In conversation with MIXD, Pollock shares an insight to the direction of her work, where she finds calmness and meditation in her craft, and her contributions to Drop 005.
MIXD: Can you share with us the inspiration behind your ceramic work, and how it relates to the concept of mind-body connection?
Leah Pollock: I found the inspiration for my aesthetic by asking myself what do I have to offer the world? What am I the expert on? In my early 20s I began running long distances on trails because of the headspace it provided me. In a flow state—moving in a natural landscape—I could access a calm, creative, other-worldly mentality. It is the closest place to “just being” I have experienced.
During this time imagery would appear in my mind about artworks that related to what I was seeing in front of me. When moving up and down on terrain, what I am seeing becomes blurred and distilled into simple lines and layers of thought. My mind is clear enough to ponder the metaphysical world. This entire process of running is paralleled when I am creating in the studio. In reflection, this is what my art is about: gifting these moments of zen to the viewer.
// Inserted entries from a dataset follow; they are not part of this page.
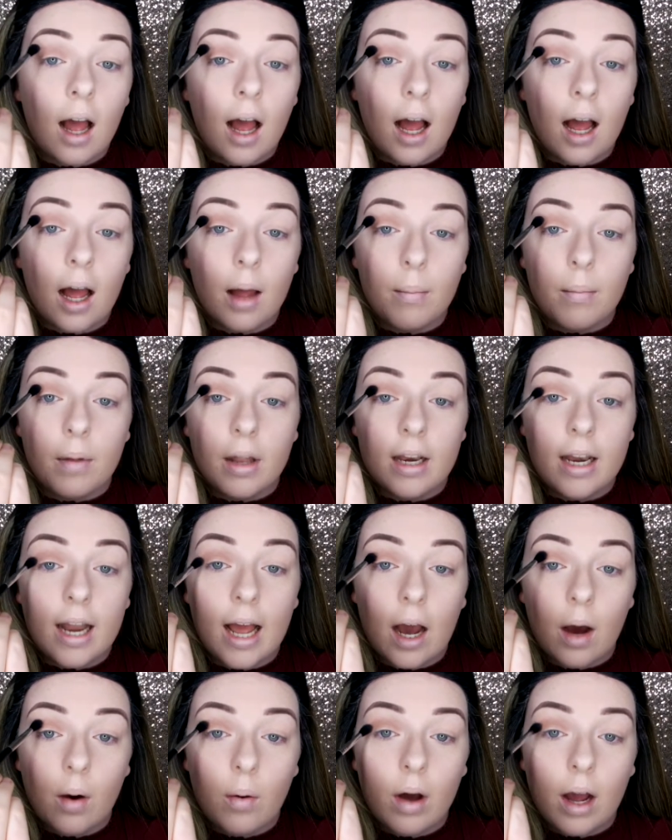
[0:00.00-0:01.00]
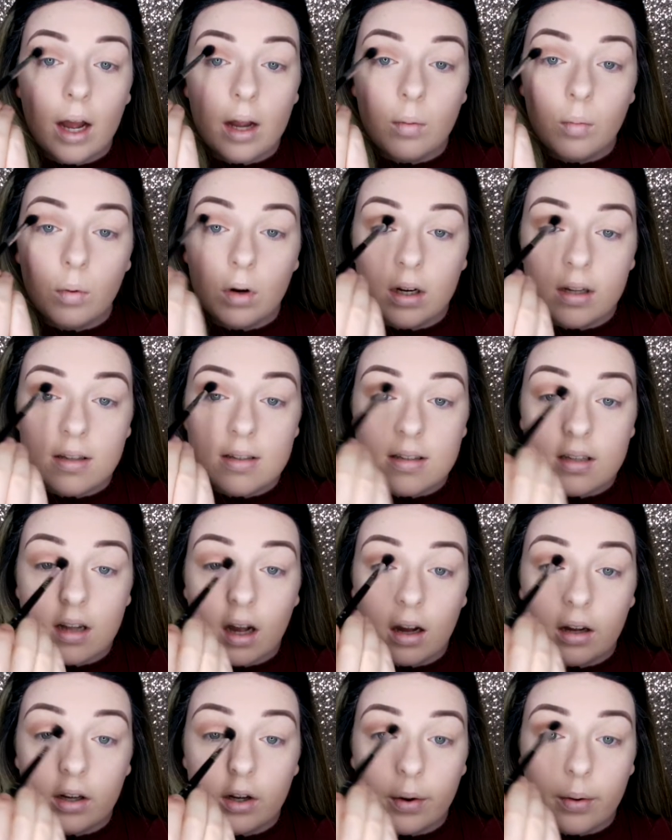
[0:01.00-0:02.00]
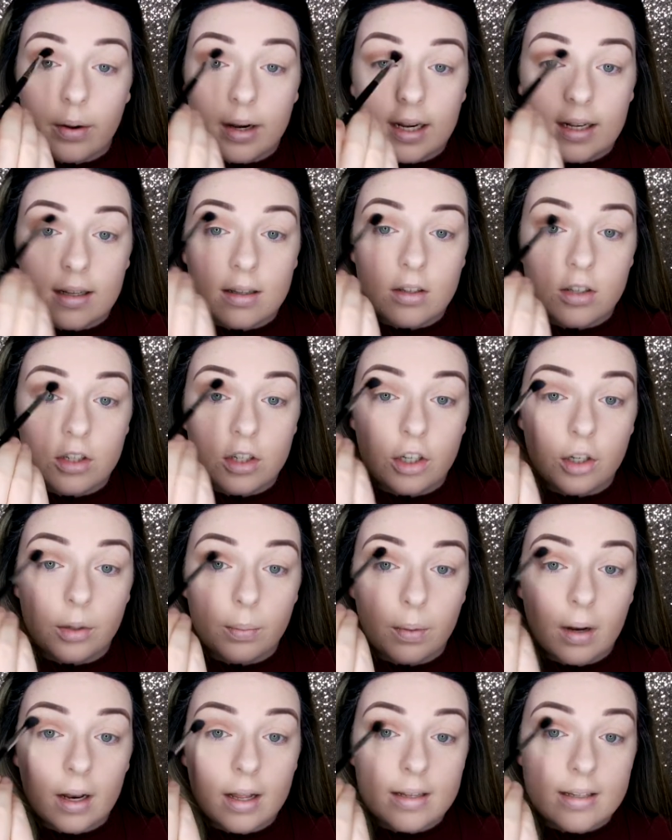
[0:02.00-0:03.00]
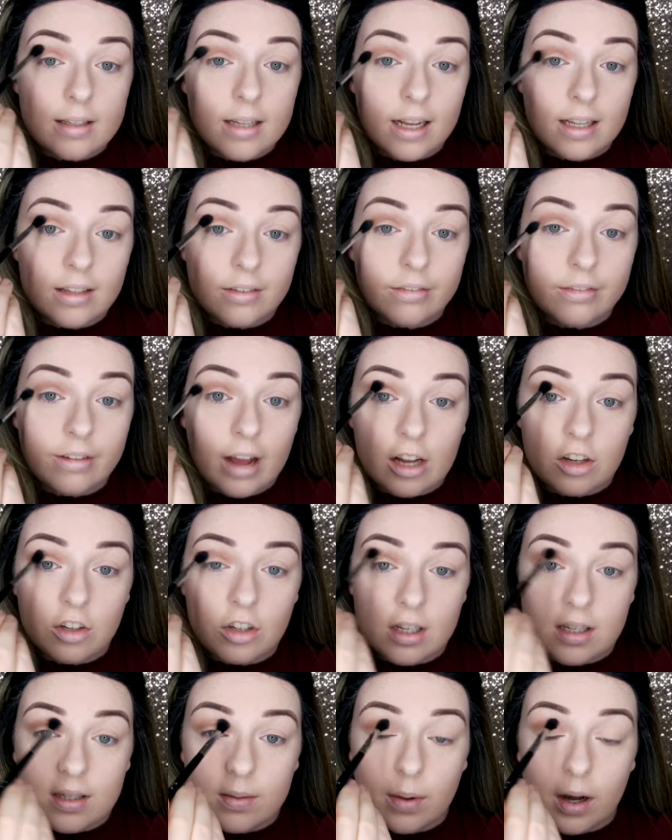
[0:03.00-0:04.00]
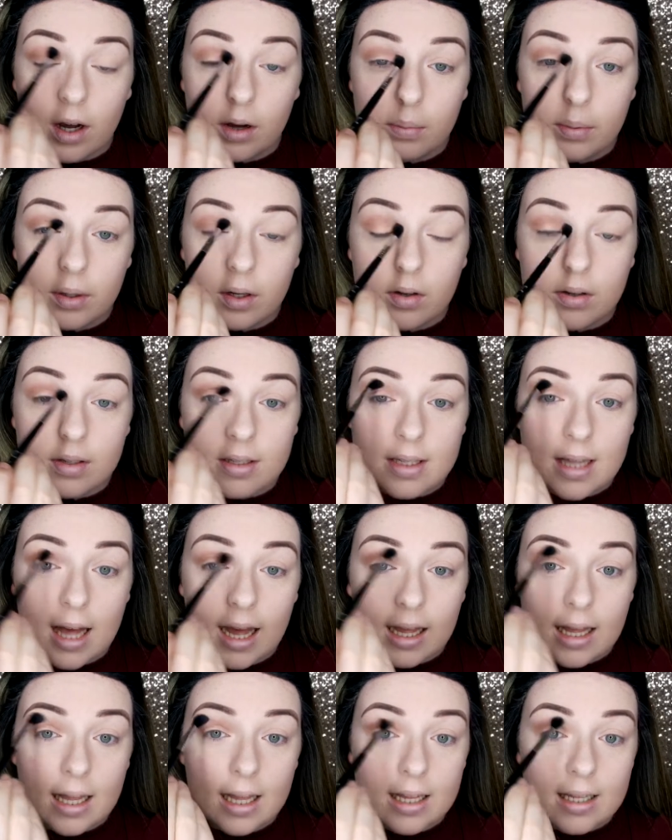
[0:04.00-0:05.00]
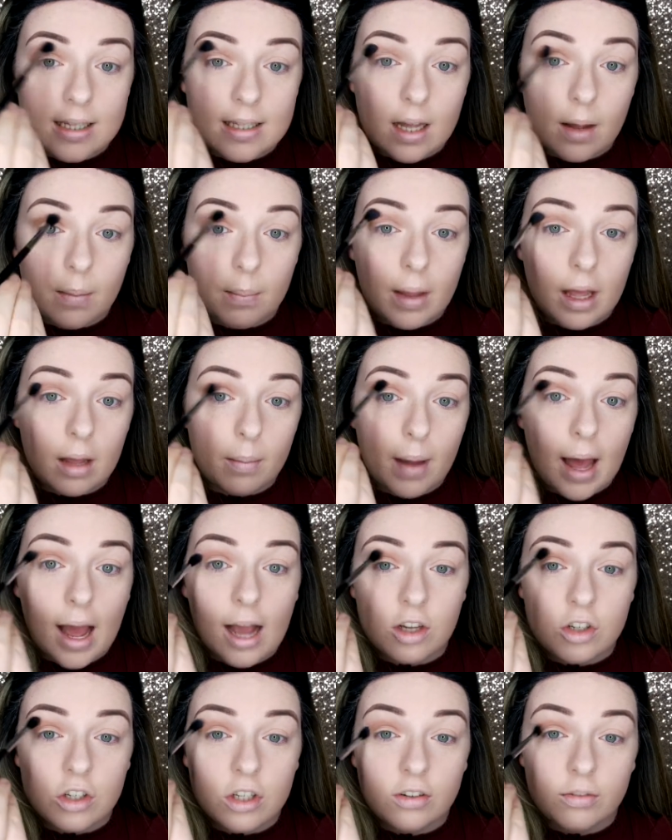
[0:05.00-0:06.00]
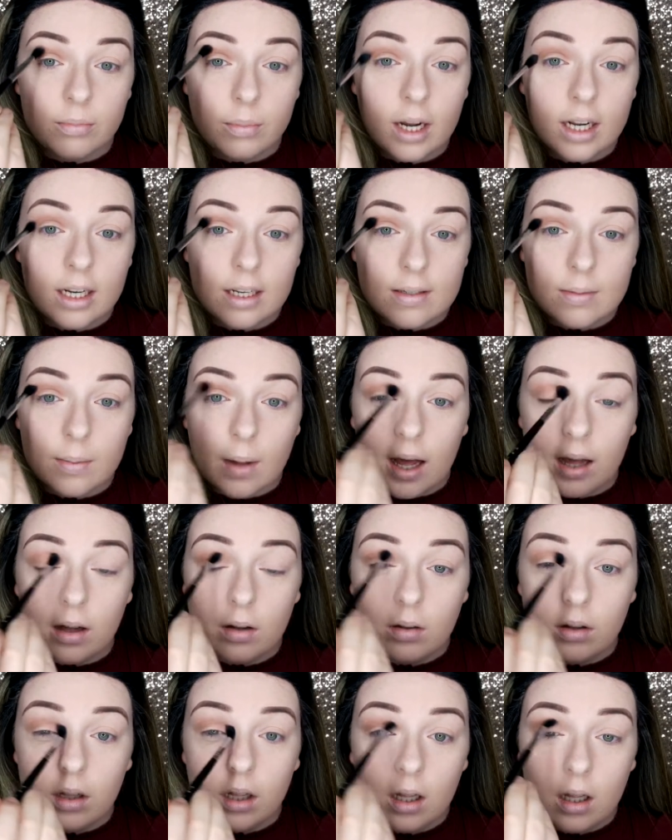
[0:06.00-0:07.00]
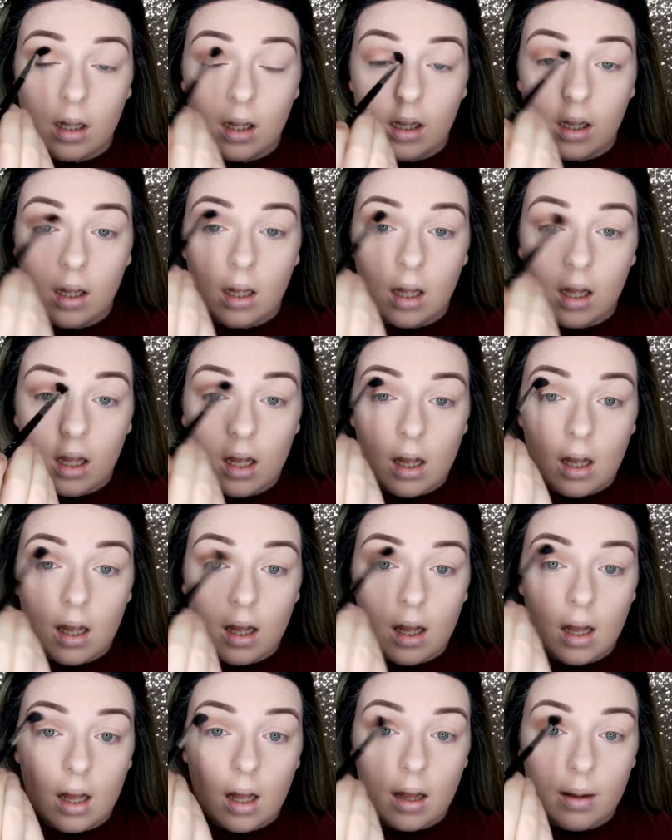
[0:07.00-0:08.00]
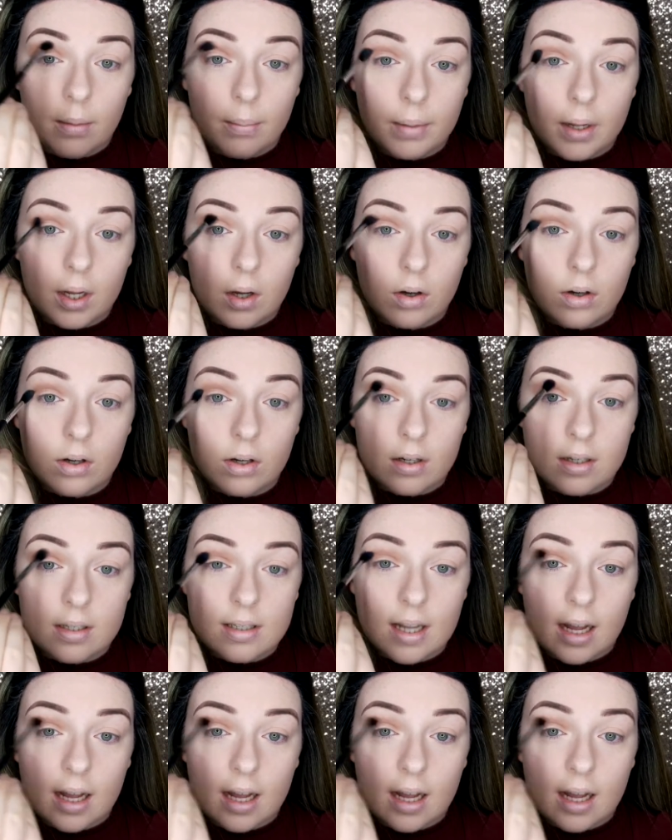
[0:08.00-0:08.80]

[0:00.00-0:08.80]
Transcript: Um, now I want to start going into plus size fashion as well because that is a big passion of mine as well because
MIXD: Your artist statement mentions how you create vessels to communicate an ideal mind-body connection in the natural world. How does your relationship with nature influence the design and creation of these vessels?
LP: I am always searching to bring all aspects of my life into calmness. Being in nature is the ultimate calm. That is where these ideas can be felt. In breaks from making my art I can reflect on how a core value of my life is balanced, or knowing when parts of my existence need to ebb and flow.
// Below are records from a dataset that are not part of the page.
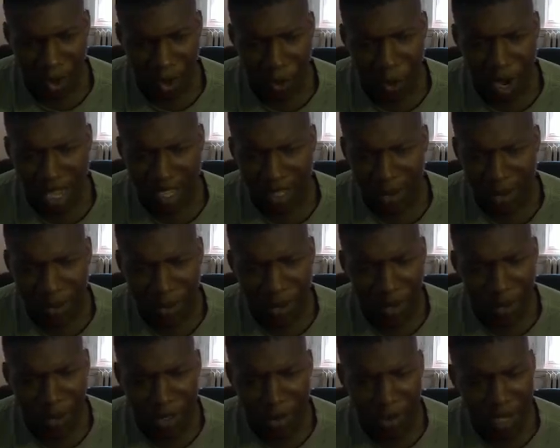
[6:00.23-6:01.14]
bro? Why is it?
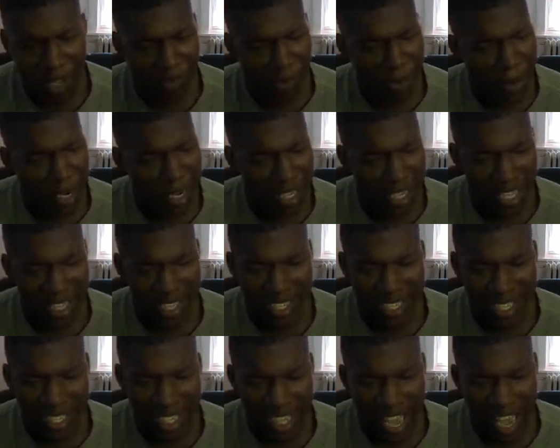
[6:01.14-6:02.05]
What, what's with everybody like
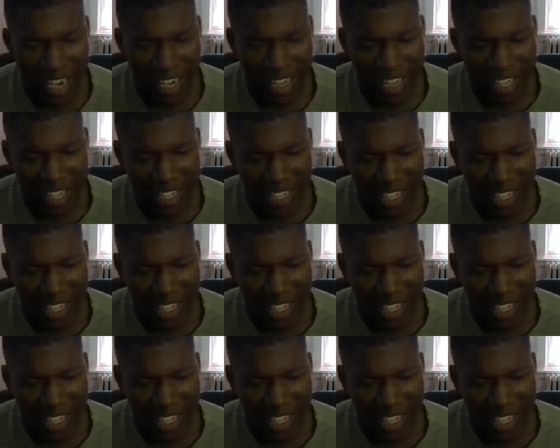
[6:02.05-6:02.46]
sliding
MIXD: How do the tangible or symbolic elements of ‘Prism’ intersect with or influence your artistic practice? Can you share any personal connections you have?
LP: My work relies heavily on light to activate the subtle changes of form and fine layers of line work. Because the work is white and minimal, you must search for the shadows to find the detail. This was important to my original aesthetic of white work because white to me symbolizes silence, and the simplification of visual stimulus to promote a calmness of mind.
Prisms are also activated by light. They take on new meaning when light is introduced. They are not just a form, but a symbol that allows the viewer to ponder metaphysical, physics and other forms of magic. Clay starts out the same but is so very close to magic in that it can become anything. Multi-faceted. Prisms and artists must be.
Leah Pollock, a ceramics artist with a BA and BFA from Truman State University, immersed herself in Japanese culture during her undergraduate years, studying under accomplished potter Koiichi Koyama in Tokyo. After obtaining her MFA in Ceramics in 2015, she taught her craft in California and served as Operations Manager for The Potters’ Studio, successfully transitioning it to a non-profit during the Covid-19 period. Leah played a crucial role in the studio’s expansion, increasing its capacity to serve over 500 people and generating over $1.4 million in revenue. She pioneered BIPOC and Young Artist scholarships, granting 35 individuals free studio access and workshop attendance annually.
While in the Bay Area, a few of her projects included commissions to Michelin star restaurant Sons & Daughters, designing ceramic furniture in collaboration with West Elm for their Oakland hotel, as well as being featured in Architectural Digest. Pollock has now been a resident of Bella Vista, AR for the past two years and is setting up her studio and sculpture business.